As a rule, cows are quite docile animals and  rather dull-witted.  Ordinarily, you can walk among a herd of cows and they will ignore you unless you try to come between a cow and her calf.  Then the mother can be a bit 'fractious' and will try to protect her own.  When milking cows, which I never had to do, one had to be watchful because there were always one or two which were 'kickers' or which liked to lean against the person doing the milking.

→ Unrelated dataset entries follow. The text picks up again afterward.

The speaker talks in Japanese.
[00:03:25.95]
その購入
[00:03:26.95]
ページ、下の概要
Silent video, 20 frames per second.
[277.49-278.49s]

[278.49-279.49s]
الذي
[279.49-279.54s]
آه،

A bull, however, is another matter.  Up until they are about a year-and-a-half to two years old they are somewhat dependable but when they are mature animals, watch out!  Soon after they are born the farmer would insert a "ring" through the bull's nose (the boney part between the nostrils).  A wooden staff could be then attached to the ring and the animal could be led in comparative safety.  One day, Uncle Torrance Weir led his bull from his farm at Neilson Road and Sheppard Avenue all the way to the Agincourt Fairgrounds to show him at the Fair.  Of course, there was very little traffic then but it was a long way to take a bull by yourself.


Blake Weir:  

One day the hired man, Jack Johnson, was drawing out manure - the hard way - forking it on the wagon and then forking it off.   Dad had gone out to the chicken house to get a rooster.  He was going to kill it and then Mother was going to cook it for supper.  He was walking across the barnyard and the bull was outside.  Suddenly Jack Johnson yelled, 'Look out Jim!'  Dad turned around and here was the bull bearing down on him.  He had the rooster under his arm with his fingers laced through the bird's feet and he threw the rooster at the bull's face.  The bull stopped.  Jack had a fork in his hands and there was another fork there and they put the bull in the barn.  The next day he went to Market.  (Blake doesn't say what happened to the rooster but I imagine that he made it to the supper table anyway.)

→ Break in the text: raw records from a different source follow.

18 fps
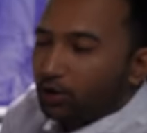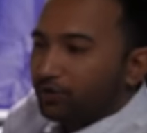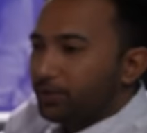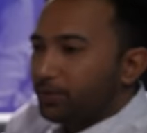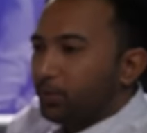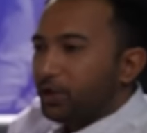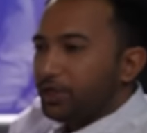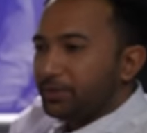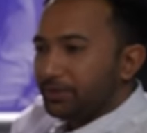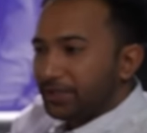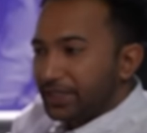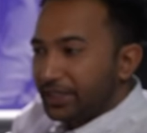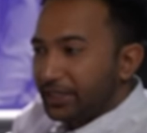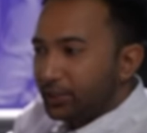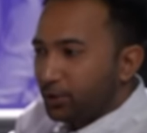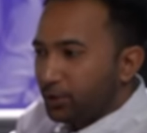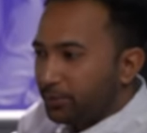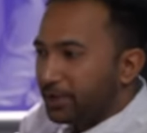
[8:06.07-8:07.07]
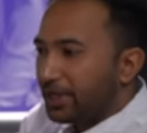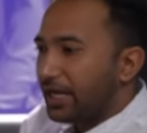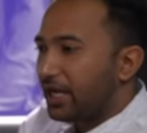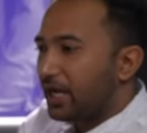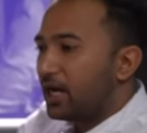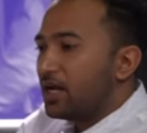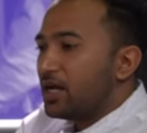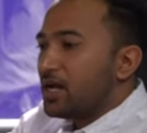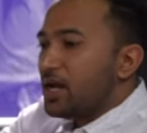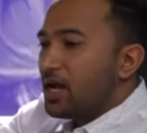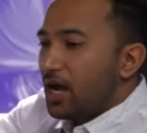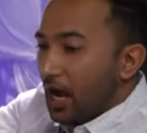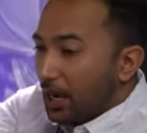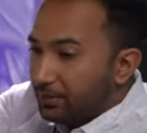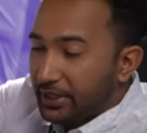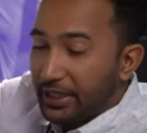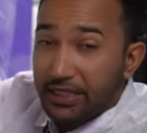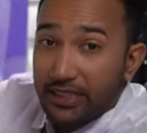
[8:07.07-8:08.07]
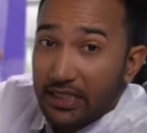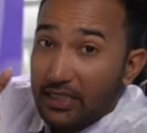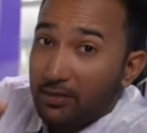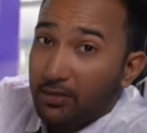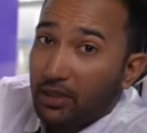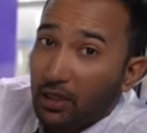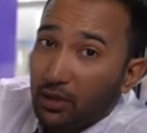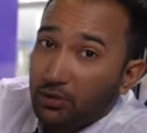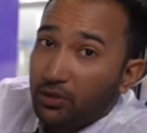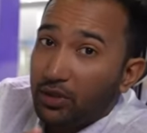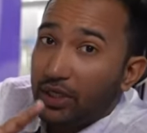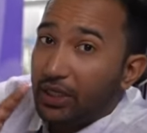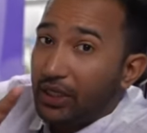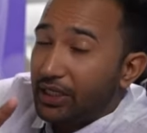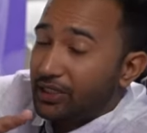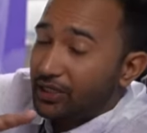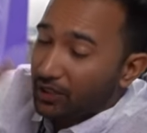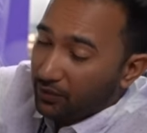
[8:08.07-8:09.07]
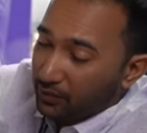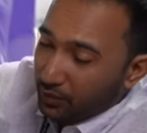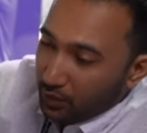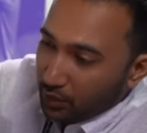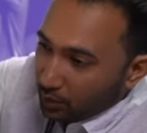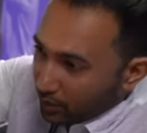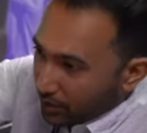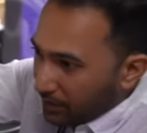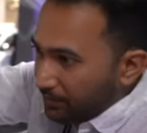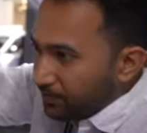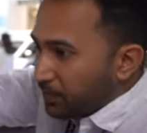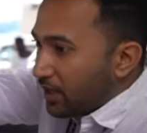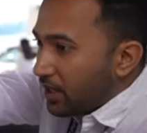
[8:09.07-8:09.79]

ओवर बॉडी पर देखने को मिलेगा अब एक चीज़ बताऊँ जो इंडिया से डिफरेंट होगी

You couldn't put a full grown bull into a box stall.  We always kept him tied up.  The cows were tied as well.  They were paired off with a wooden post between.  A chain was attached to each side of the post and each cow would be tethered with a chain around her neck.  (More modern stables to be built later on would have had steel stanchions for the cattle.  Stanchions are metal bars fastened in an upright position through which the animal's head is inserted.  The bars are held in position by short chains which allow a little movement, but the bars are too close together to let the animal get free.)

Attached to each post was a metal water bowl and the cows learned to push down on a bar in the bowl with her nose to open the valve and water would flow by gravity from the reservoir into the bowl for her to drink.

Jack Weir:  

If a farmer did not own a bull, he would have to take his cow to a local farmer who did have one.  The usual charge for the services of the bull at that time was $1.00.  It was hardly worth having a bull.


Ruth Weir Pike:  

When I was going to High School at Agincourt , the farm just north of the school on Midland Avenue belonged to Bert Kennedy.  The Kennedys had a bull, and we often saw a cow being led up the road.  We all knew where it was going and for what purpose.  We had a French teacher who often talked to us in French.  One day, he looked out the window and without thinking about it he said 'Voila!  Une Vache!'.  Everybody just burst out laughing and he blushed right to the roots of his hair.